Saat membesuk enam orang korban yang masih dirawat di RSUD Tarakan dan memberikan santunan, Syarief mendapati ada korban yang mengalami luka tembak hingga harus dioperasi.
"Karena menurut polisi, mereka tidak membawa peluru. Tetapi, rata-rata mereka ini lukanya dari tembakan peluru. Ini paradoks sekali ya," kata Syarief melalui keterangan tertulisnya, Sabtu (25/5/2019).
Karena itu, partai berlambang Mercy tersebut meminta, agar ada pengusutan secara tuntas dan gamblang mengenai luka tembak yang diderita para korban. Terlebih, korban yang dirawat inap di RSUD Tarakan, tergolong masih di bawah umur.
"Bagaimana pun, ini rakyat dan peluru ini dibeli rakyat Indonesia, kok jadi senjata makan tuan? Kita prihatin sekali. Untuk itu, Demokrat meminta kasus ini diungkap secara gamblang agar masyarakat tahu," tegasnya.
Sementara itu, Ketua Fraksi Partai Demokrat DPRD DKI Jakarta, Taufiqurrahman, yang ikut dalam rombongan, menyatakan bahwa adanya korban yang rata-rata masih berusia muda tersebut, merupakan pelanggaran serius. Mengingat, pemerintah Indonesia pernah ikut terlibat saat melakukan ratifikasi konvensi PBB.
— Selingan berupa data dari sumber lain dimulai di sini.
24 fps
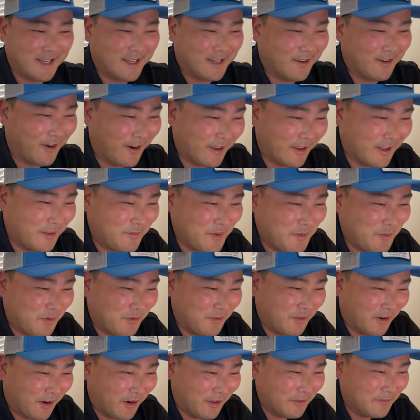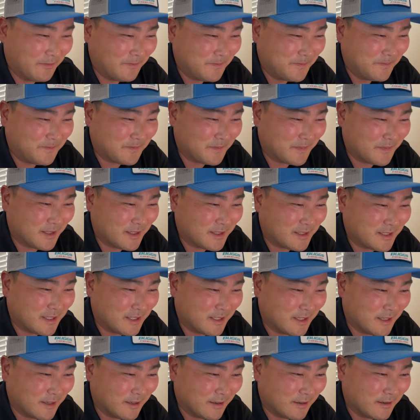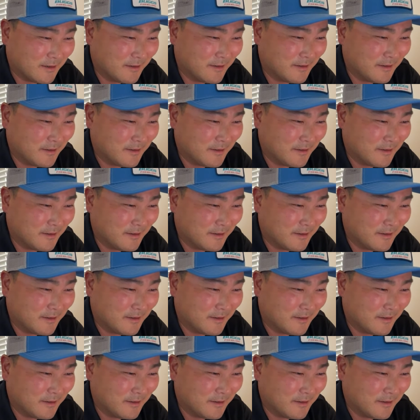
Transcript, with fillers: All right, let me move on. Let's see here.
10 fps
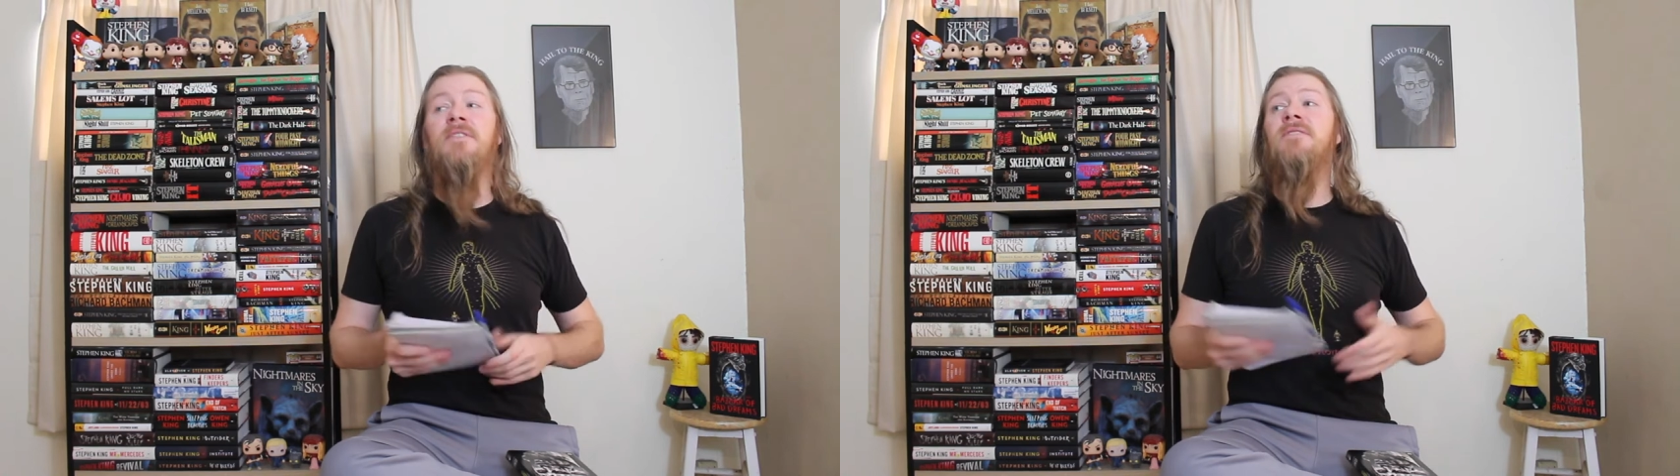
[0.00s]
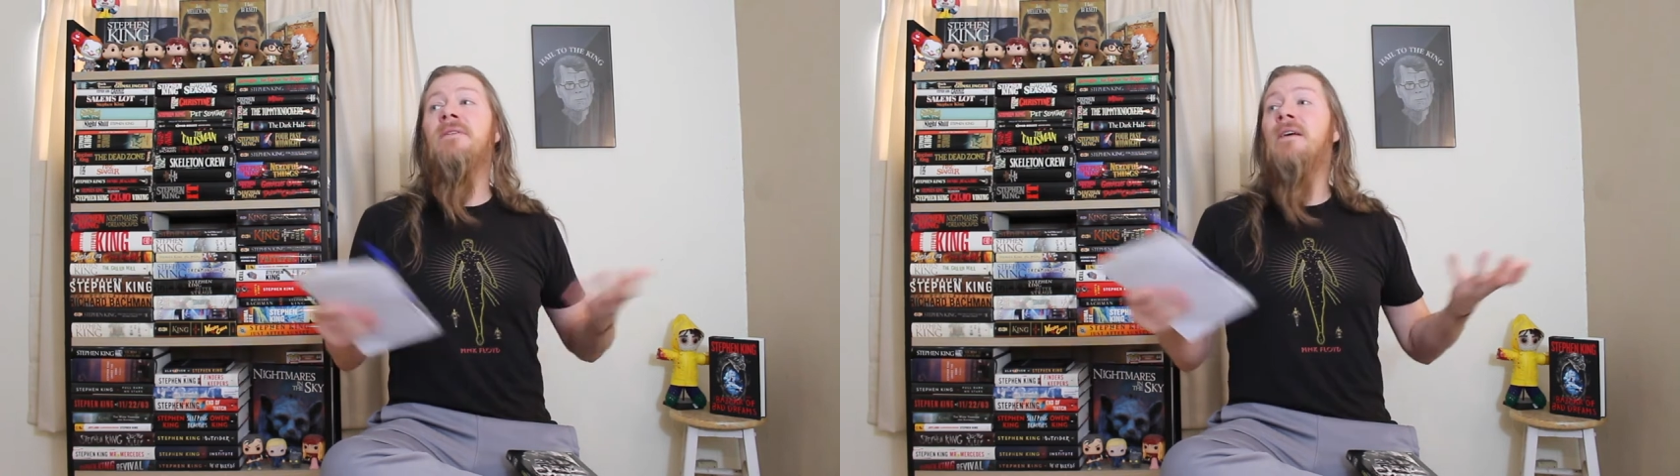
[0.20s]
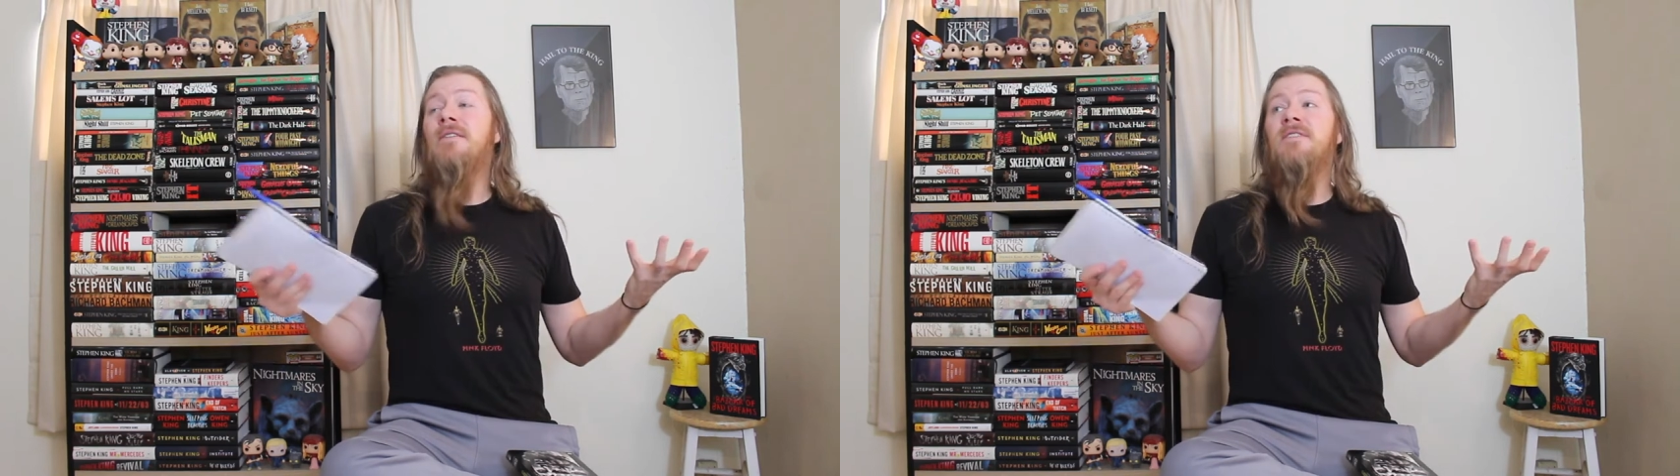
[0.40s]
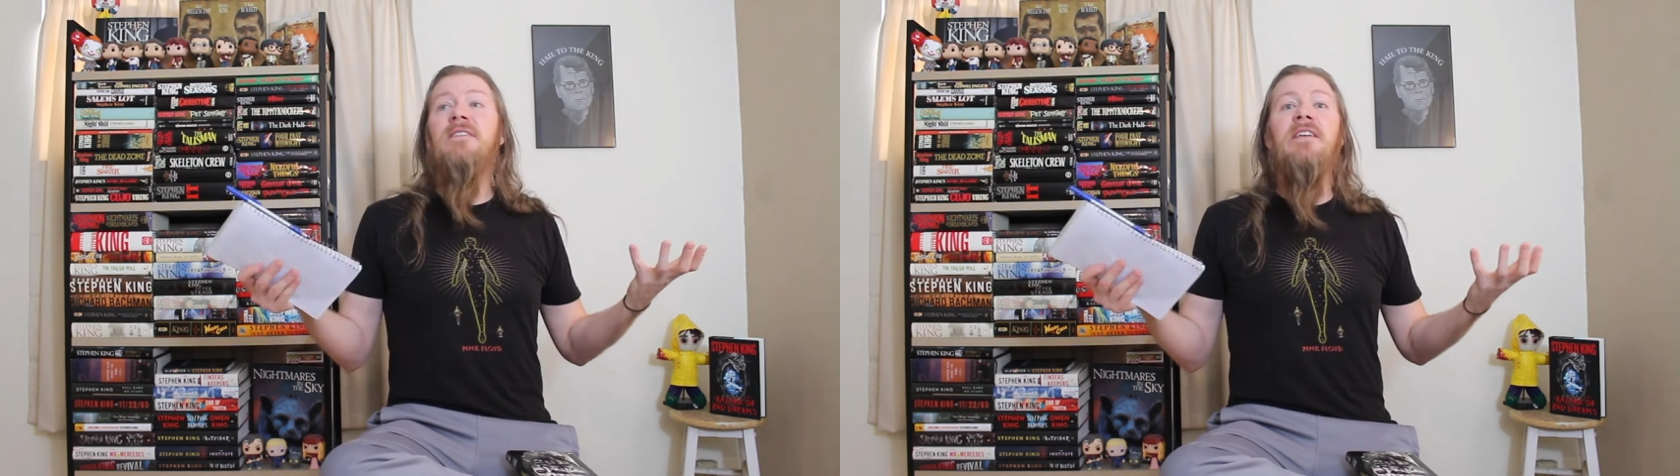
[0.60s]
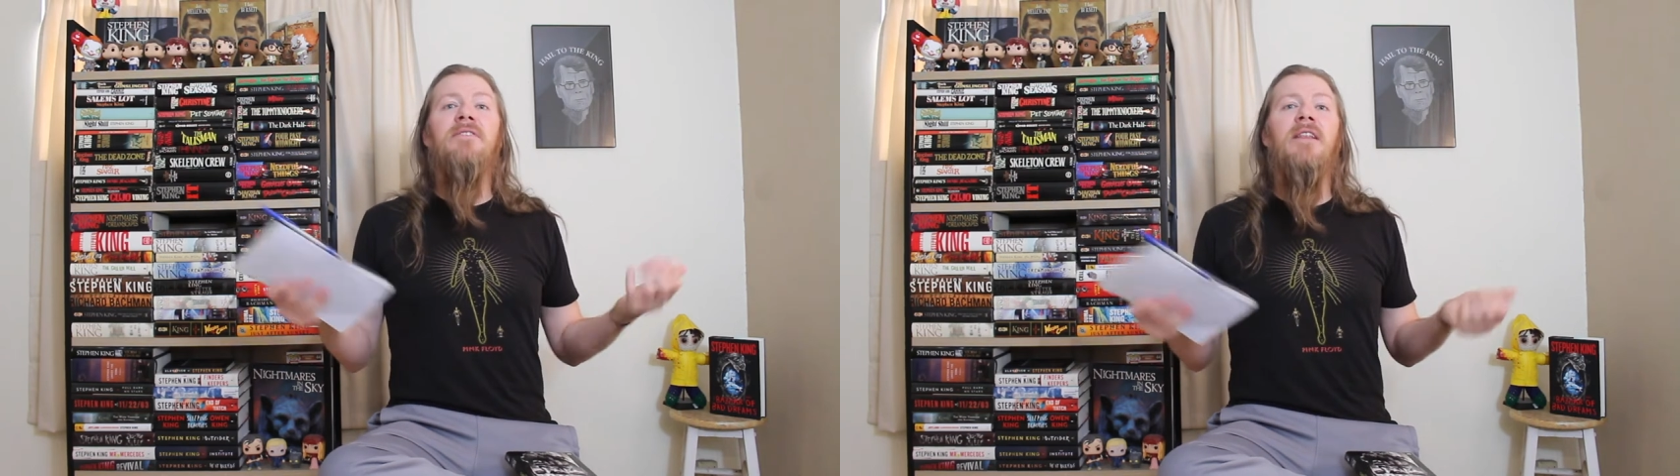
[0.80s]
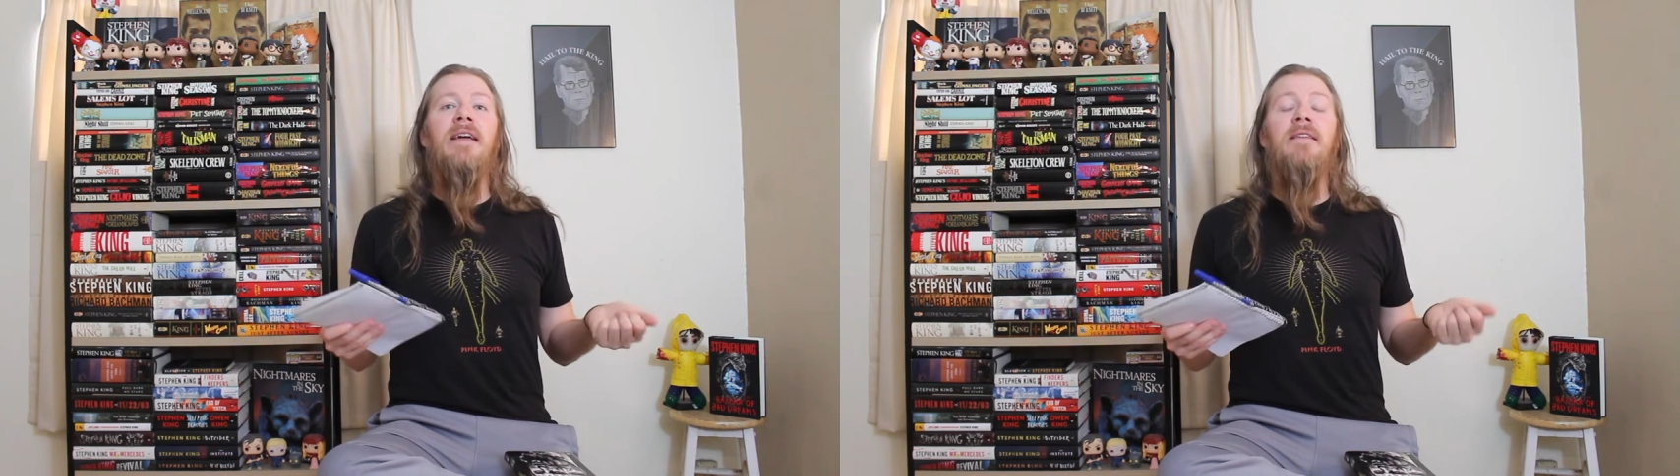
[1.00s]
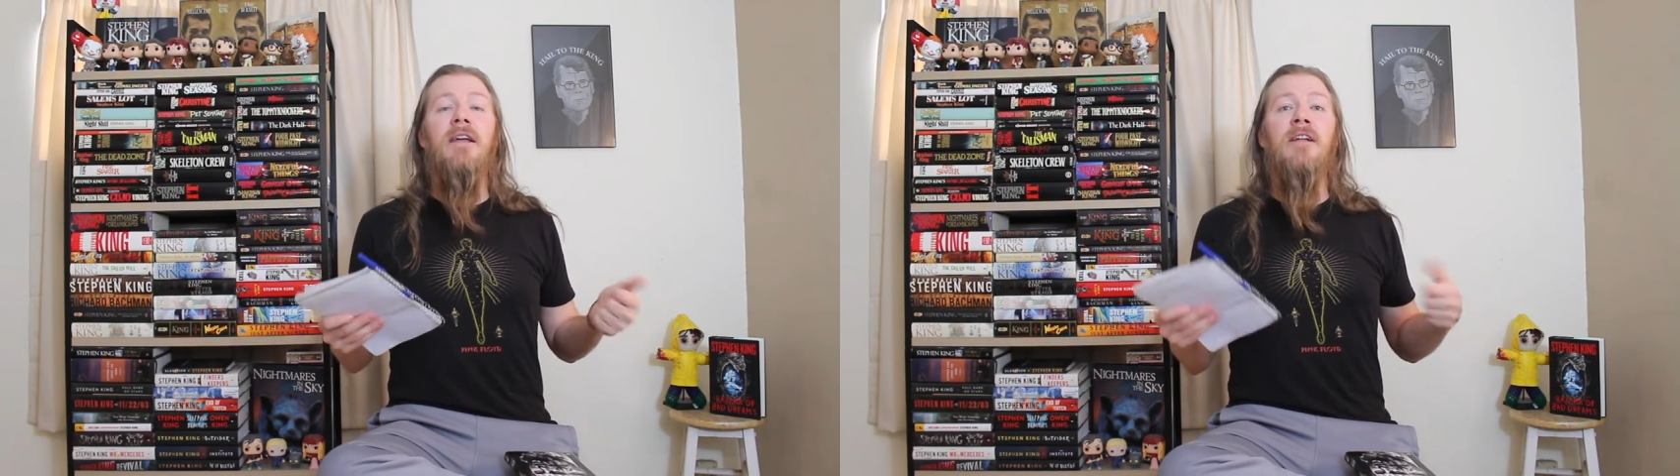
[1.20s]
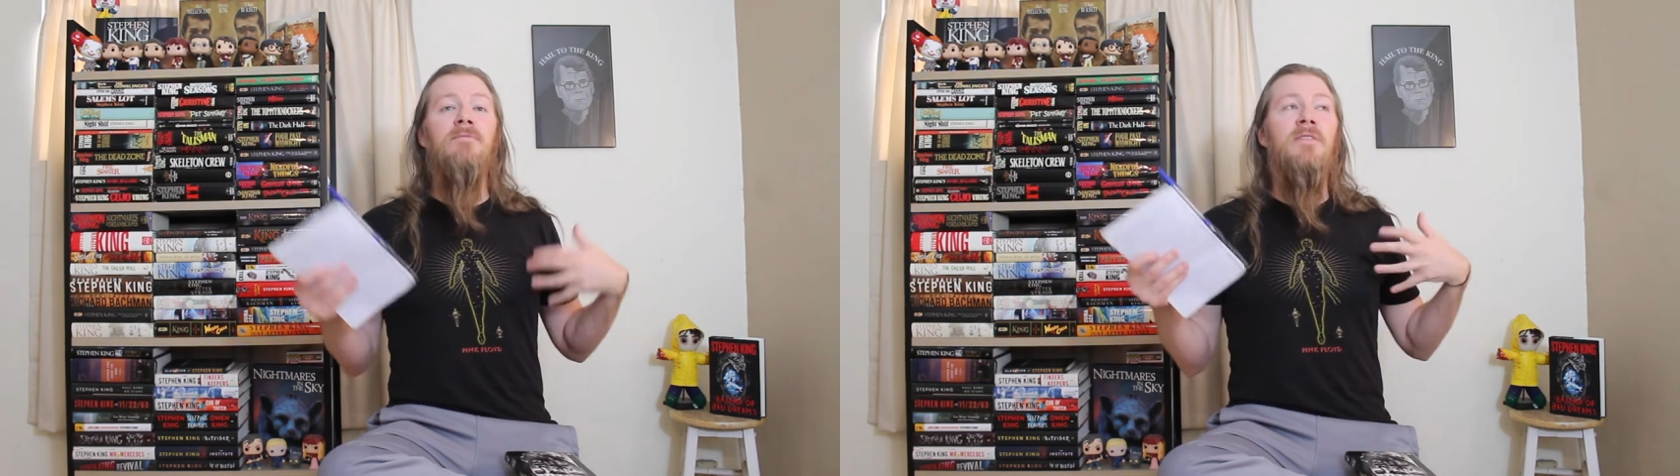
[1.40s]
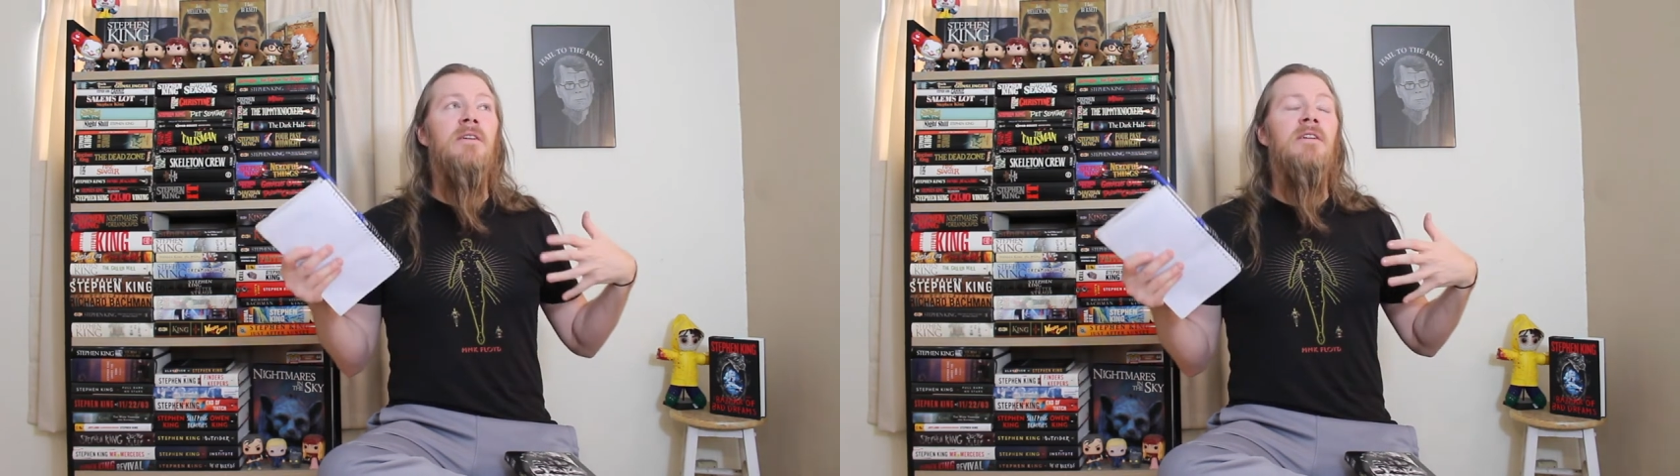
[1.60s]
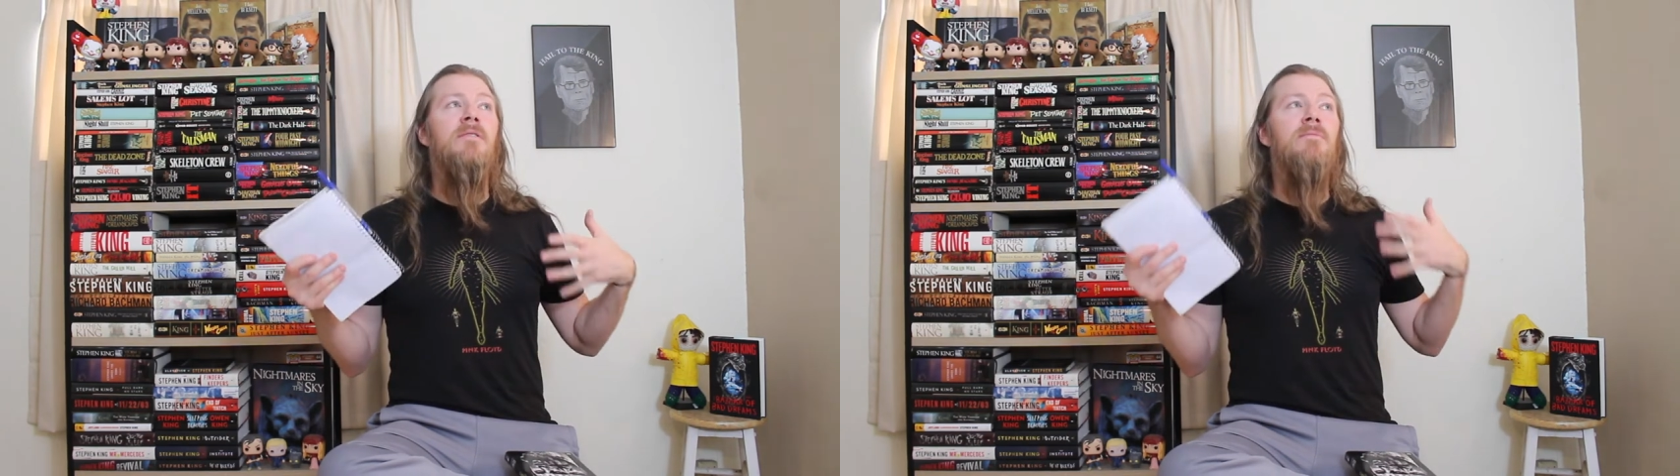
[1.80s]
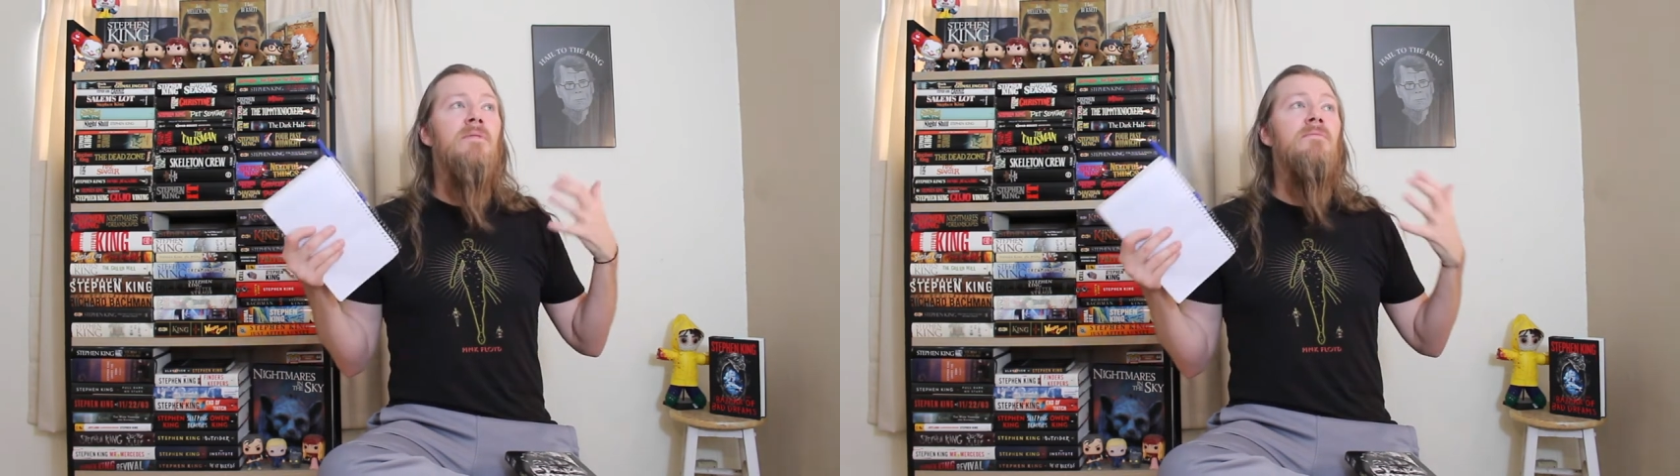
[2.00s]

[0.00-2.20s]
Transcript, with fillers: just just even like you know the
"Ini masuk dalam kategori penyiksaan (torture)," katanya.
Sebagai wakil rakyat dari DKI Jakarta, Taufiqurrahman juga ingin memastikan pelayanan dari RSUD Tarakan sudah tepat, serta berharap tidak ada lagi biaya yang dibebani kepada korban kejadian 22 Mei 2019. Alasannya, karena rumah sakit itu milik pemerintah.
"Kami juga harap, pemerintah bertanggung jawab, minimal pasien tidak ada lagi yang dibebani biaya perawatan dan biaya pemulihan pascaperawatan," kata dia.
Lebih lanjut, Taufiqurrahman menegaskan, Partai Demokrat prihatin atas jatuhnya para korban. Selain itu, dia berharap, agar insiden yang sama tidak lagi pernah terjadi di masa-masa mendatang.